I’ve been looking into camp jobs that hire for fall to spring to teach nature classes to field tripping school groups. These jobs, like a cruise ship, maybe only pay 2-3 hundred a week, but they take care of your room and board and food and probably internet and fun, etc even if you work your butt off. It makes me wish DR was like that. I want to work my butt off for the village for 40 to 80 hours per week as long as I have my bills taken care of for me and I make $800 to $1000 per month teaching people about the environment and doing whatever it takes to run and grow the village. When I can get a job like that at a camp anywhere in the country it starts to make DR look like a very nice, but expensive vacation for half the year because what is a vacation but a place you spend money to get to and while you’re there you do whatever you like whether it is work your butt off or relax and enjoy and you pay a few thousand dollars to stay there. I might make some money but chances are that it won’t be more than a few hundred per month, unless I take lots of little jobs I might not necessarily like but I do it because I need the money, not the kind of jobs I want to have. One needs to make money in this world, but I want to do it because I am doing something I love to do.
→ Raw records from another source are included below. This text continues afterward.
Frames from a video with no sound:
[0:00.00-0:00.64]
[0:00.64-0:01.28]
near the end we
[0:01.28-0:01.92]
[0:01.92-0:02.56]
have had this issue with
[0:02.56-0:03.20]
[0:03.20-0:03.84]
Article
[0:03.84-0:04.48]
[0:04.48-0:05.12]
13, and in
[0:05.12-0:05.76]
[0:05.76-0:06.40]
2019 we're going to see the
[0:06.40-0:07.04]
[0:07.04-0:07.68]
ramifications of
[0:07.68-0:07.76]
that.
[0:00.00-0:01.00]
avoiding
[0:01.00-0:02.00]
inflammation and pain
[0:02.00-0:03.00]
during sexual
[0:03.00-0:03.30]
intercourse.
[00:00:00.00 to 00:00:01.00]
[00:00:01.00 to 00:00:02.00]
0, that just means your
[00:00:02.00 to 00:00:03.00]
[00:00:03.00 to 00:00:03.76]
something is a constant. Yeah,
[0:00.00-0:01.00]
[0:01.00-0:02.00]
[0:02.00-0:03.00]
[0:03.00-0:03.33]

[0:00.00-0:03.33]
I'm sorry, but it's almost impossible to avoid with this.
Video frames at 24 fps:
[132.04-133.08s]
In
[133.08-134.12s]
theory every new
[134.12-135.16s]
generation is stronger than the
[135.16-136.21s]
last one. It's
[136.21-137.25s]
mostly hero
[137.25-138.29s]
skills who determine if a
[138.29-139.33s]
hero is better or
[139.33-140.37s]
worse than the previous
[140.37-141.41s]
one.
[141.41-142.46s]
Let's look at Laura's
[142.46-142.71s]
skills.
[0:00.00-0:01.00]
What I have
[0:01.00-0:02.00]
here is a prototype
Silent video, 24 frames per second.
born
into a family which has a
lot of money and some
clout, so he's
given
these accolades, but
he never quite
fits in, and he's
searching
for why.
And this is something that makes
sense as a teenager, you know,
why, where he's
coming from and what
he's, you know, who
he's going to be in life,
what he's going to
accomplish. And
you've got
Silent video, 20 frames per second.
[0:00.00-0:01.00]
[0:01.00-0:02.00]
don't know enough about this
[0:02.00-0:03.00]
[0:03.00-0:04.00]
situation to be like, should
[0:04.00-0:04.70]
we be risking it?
For now the 6 month “vacation” to DR and the money making elsewhere is something that I do because I love what I am doing, and that will have to be the way it is for now.
I recently made a stunning realization when asked by a Rabbit, “So do you plan to come home next year?” Originally I had of course, but after reading this month’s blog post I am sure any eco conscious human may be able to deduce why the decision is now a very confusing one for me to make. Since I moved away from Seattle in 2010 my eco ideal lifestyle seemed like a fantasy, perhaps 20-50 years in the future. Now, just 4 short years after living in this city and coming back to my hometown for an extended period of time, I can see that my eco ideals from home in Rabbit Land have percolated into the mainstream like the best infection ever. The mainstream is catching up to our eco ideals at lightening speed and includes technology and resources we don’t have at home. Seattle is now considered one of the most eco friendly cities in the nation.